• [Action item]: The answer should hold every line of the listing, unchanged and free of images.

• [Dataset records]:
*** Block opens ***

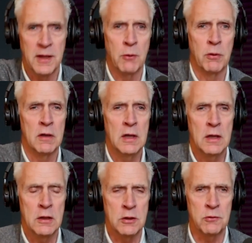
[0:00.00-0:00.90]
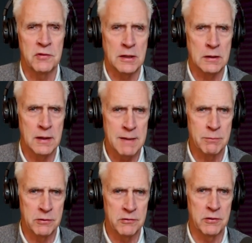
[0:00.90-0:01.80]
and they were using
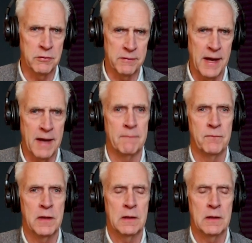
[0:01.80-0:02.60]
labor to do that.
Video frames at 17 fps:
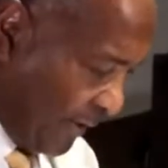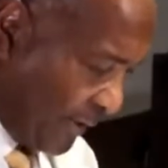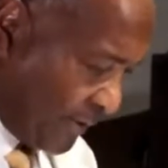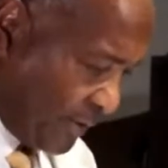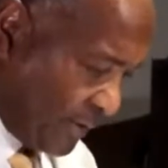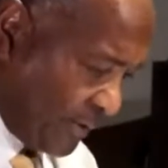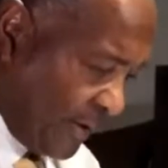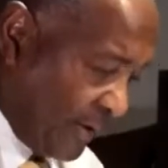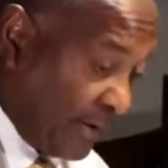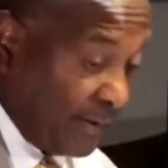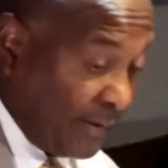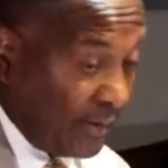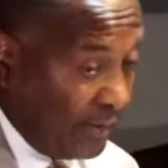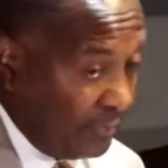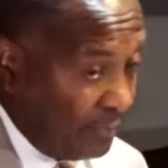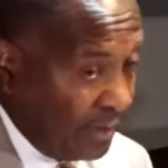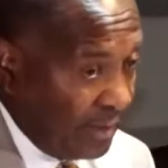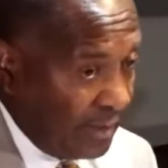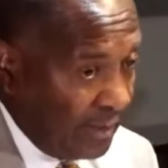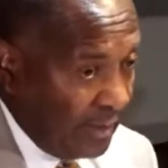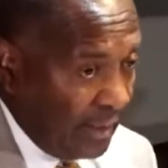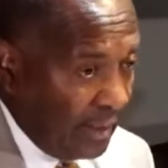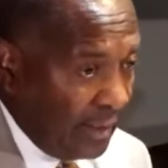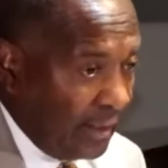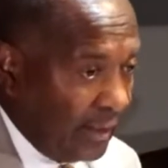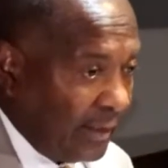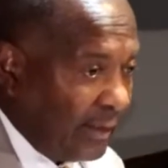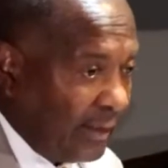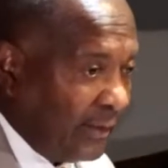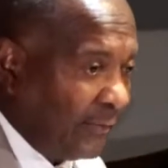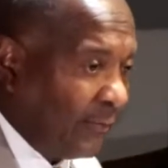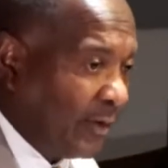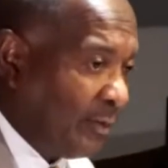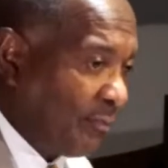necessarily. It could be
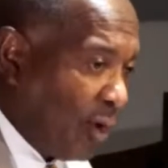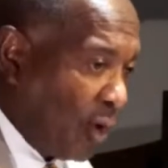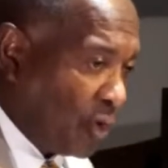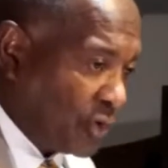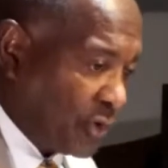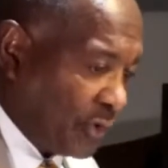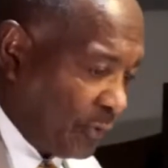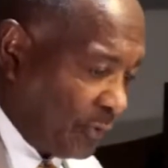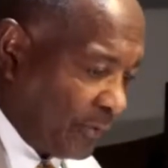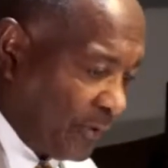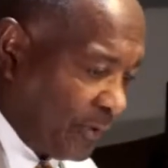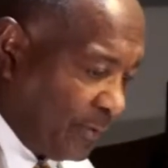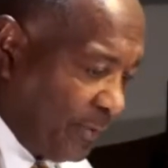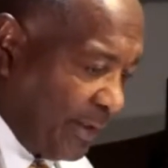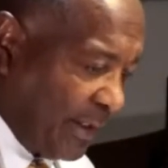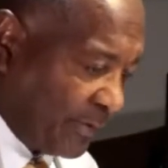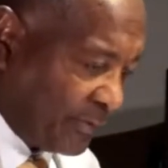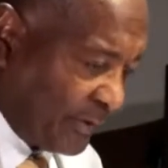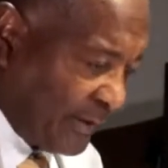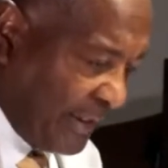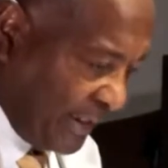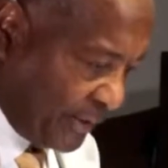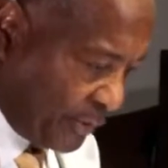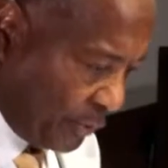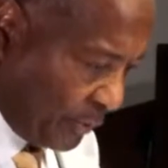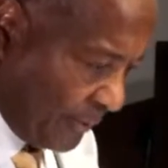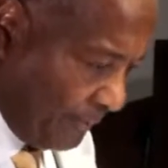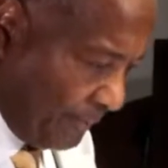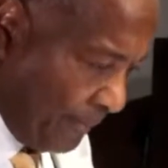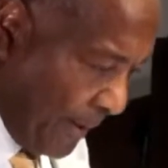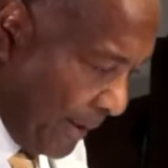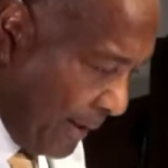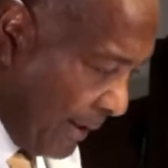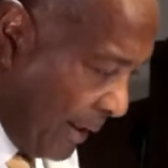emotional, could be intellectual.
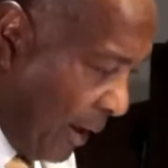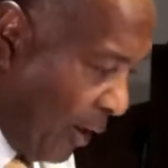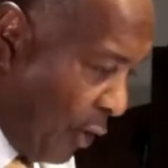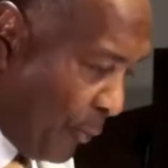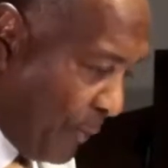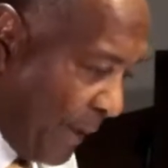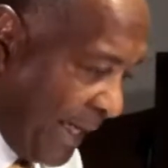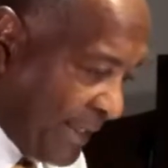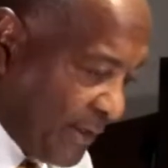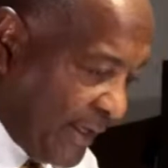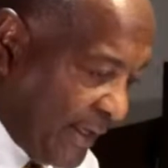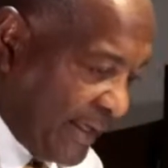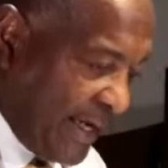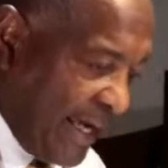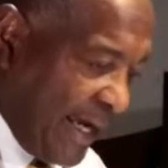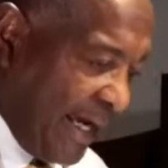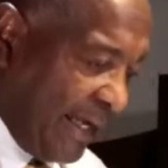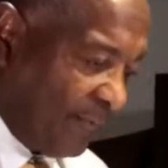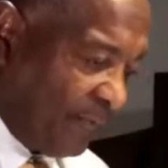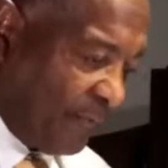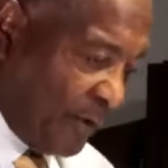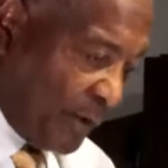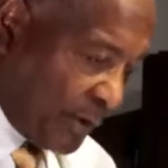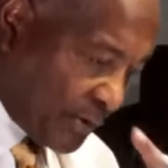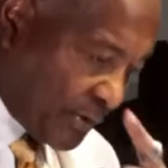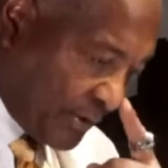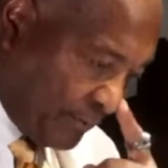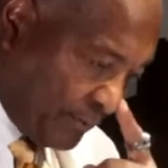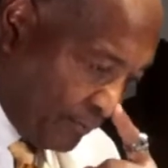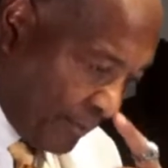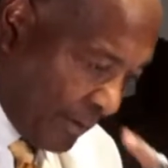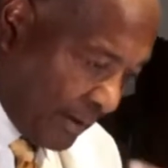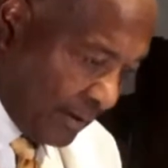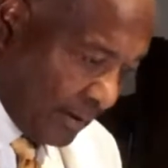On page 89, Ferguson,
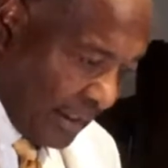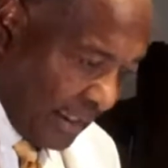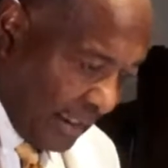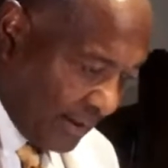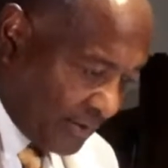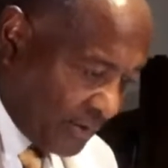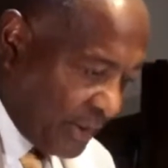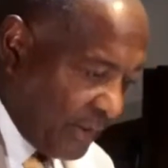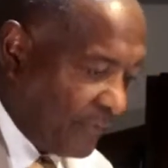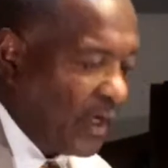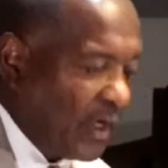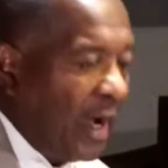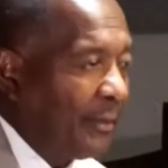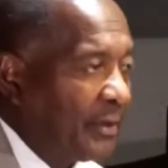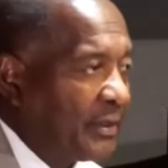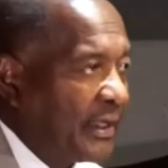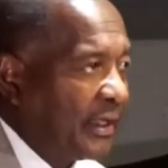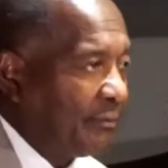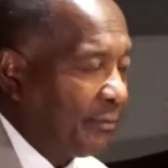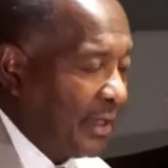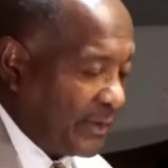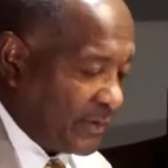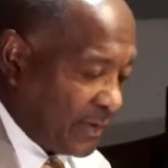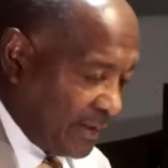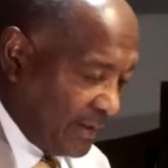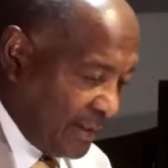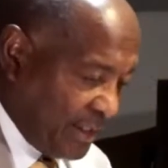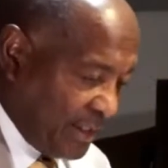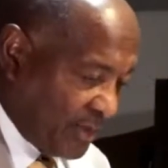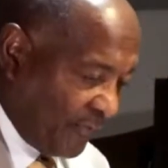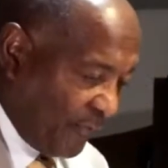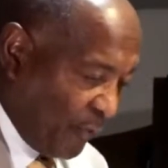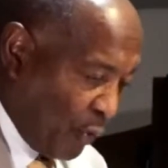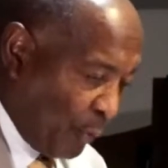our chief commentator, makes at
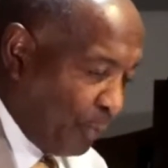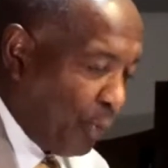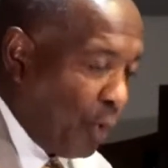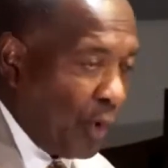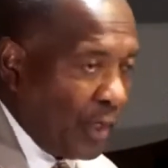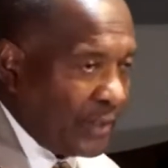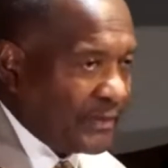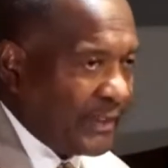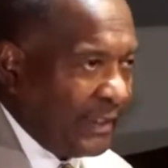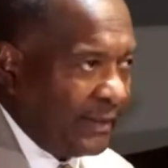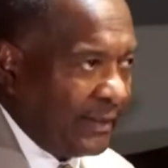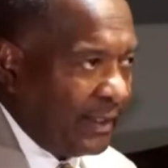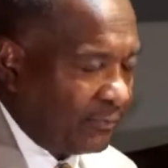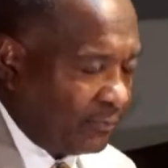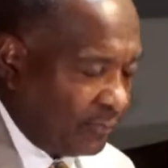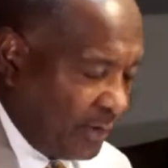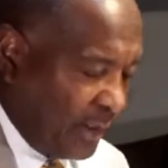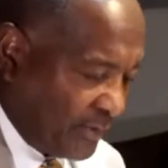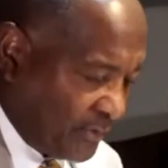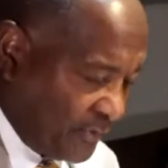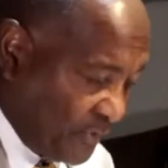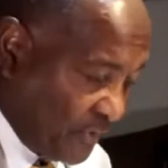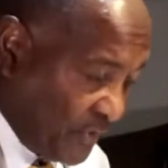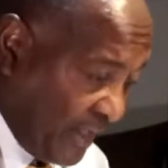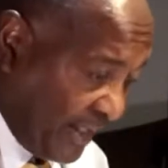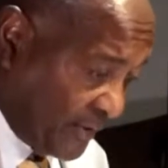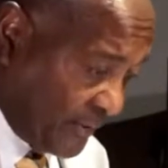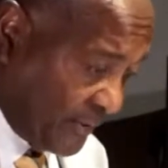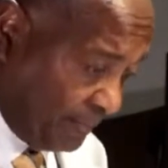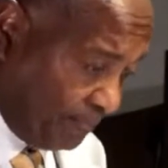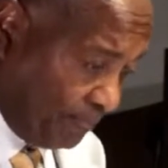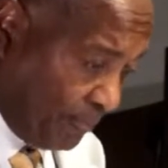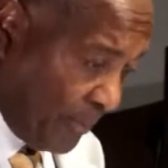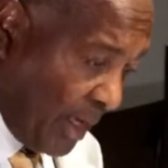least 4 points in the introduction section.
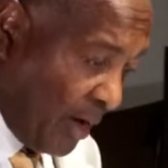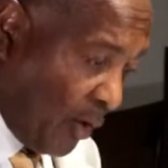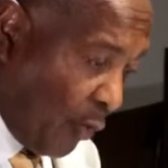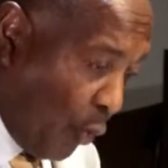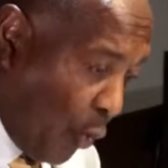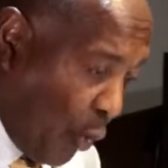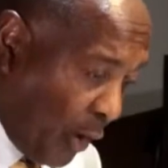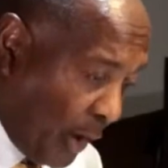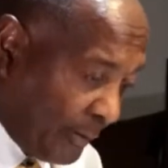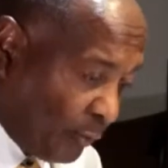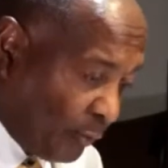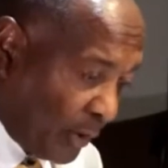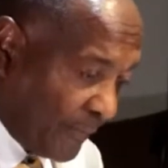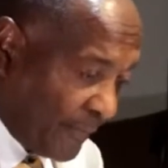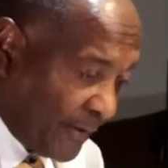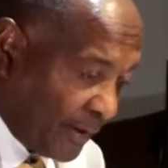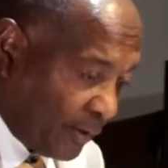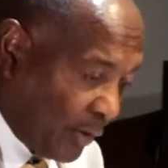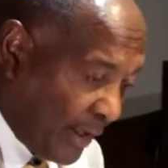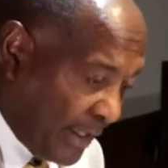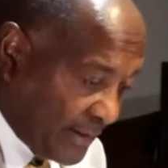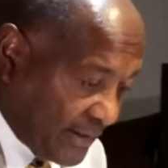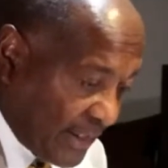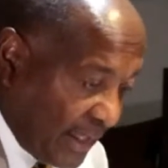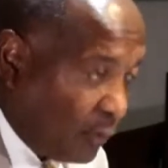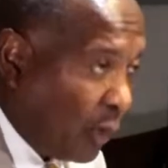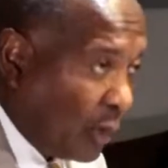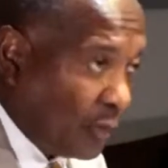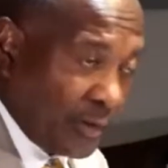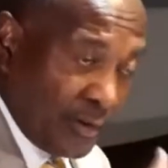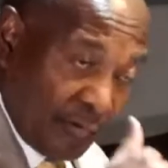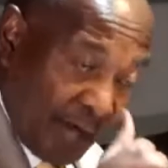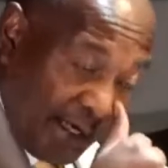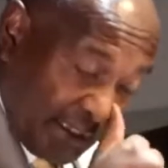One of the greatest, I quote
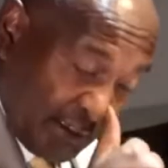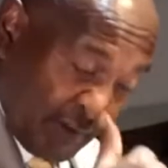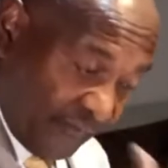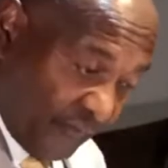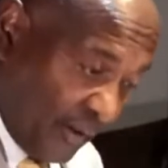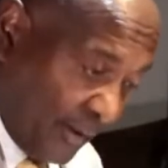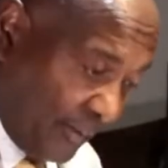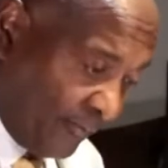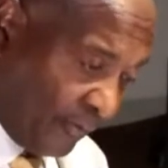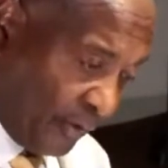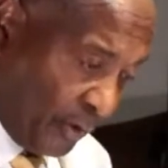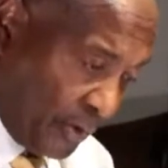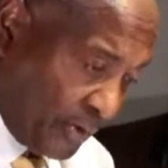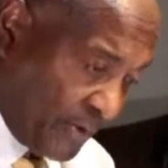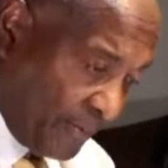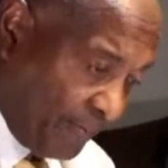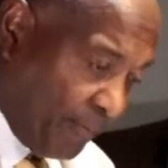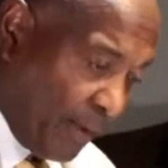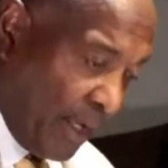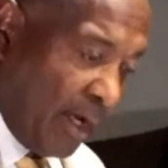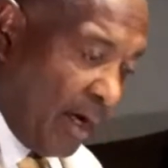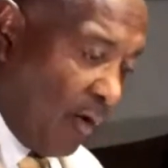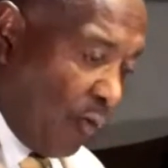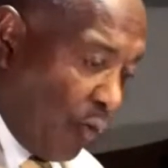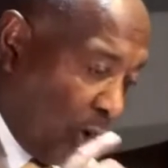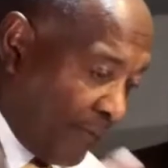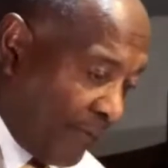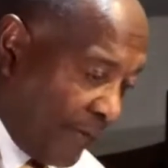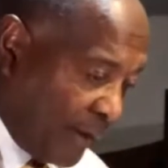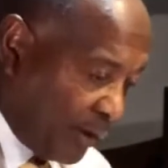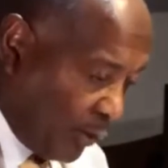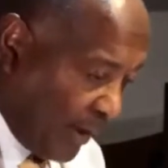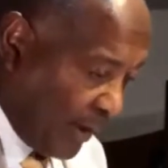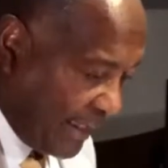directly from Ferguson, one of the
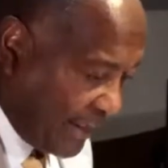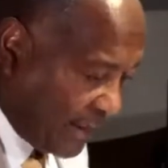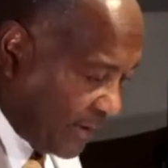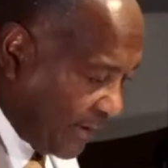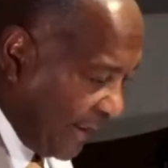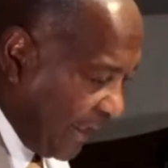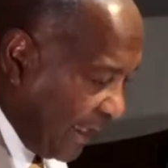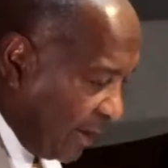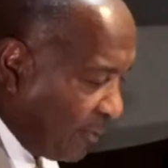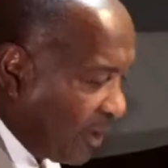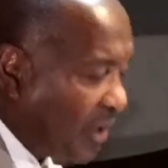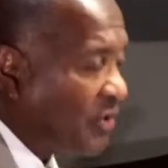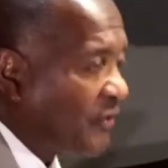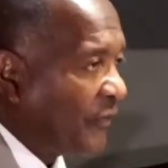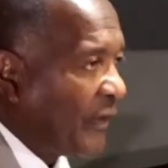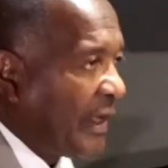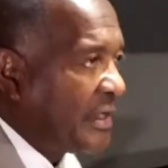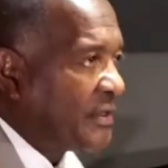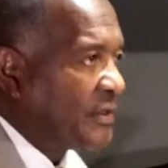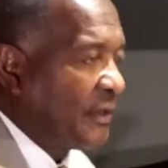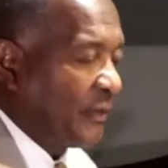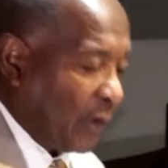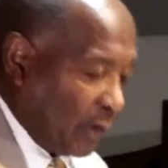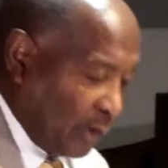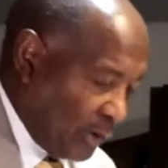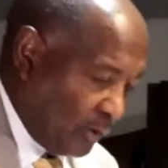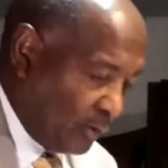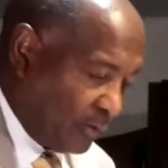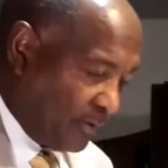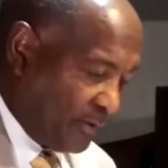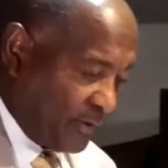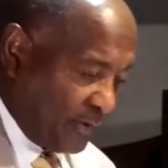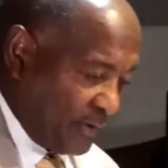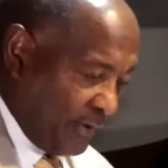greatest enemies facing the local
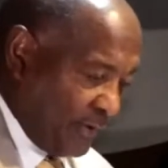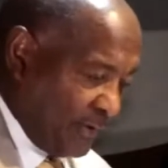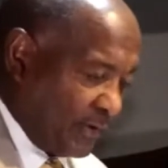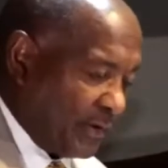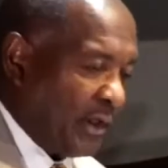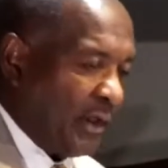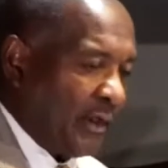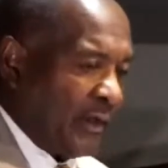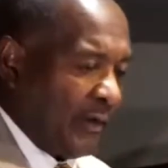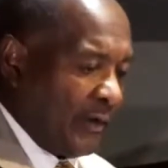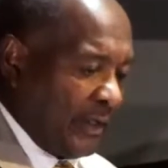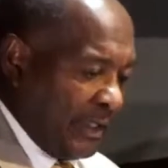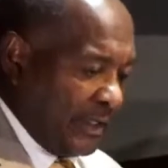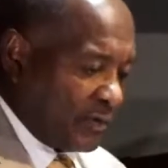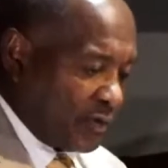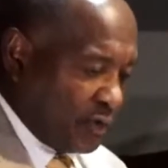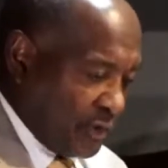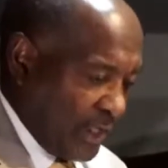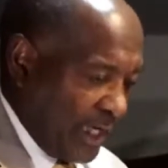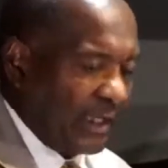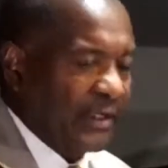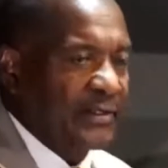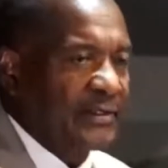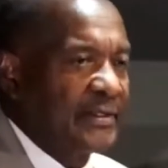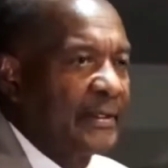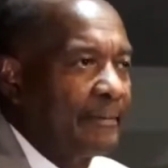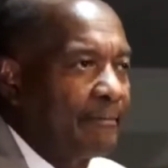church is jealousy.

*** Block closes ***

• [Written solution]:
[0:00.00-0:00.90]
[0:00.90-0:01.80]
and they were using
[0:01.80-0:02.60]
labor to do that.
Video frames at 17 fps:
necessarily. It could be
emotional, could be intellectual.
On page 89, Ferguson,
our chief commentator, makes at
least 4 points in the introduction section.
One of the greatest, I quote
directly from Ferguson, one of the
greatest enemies facing the local
church is jealousy.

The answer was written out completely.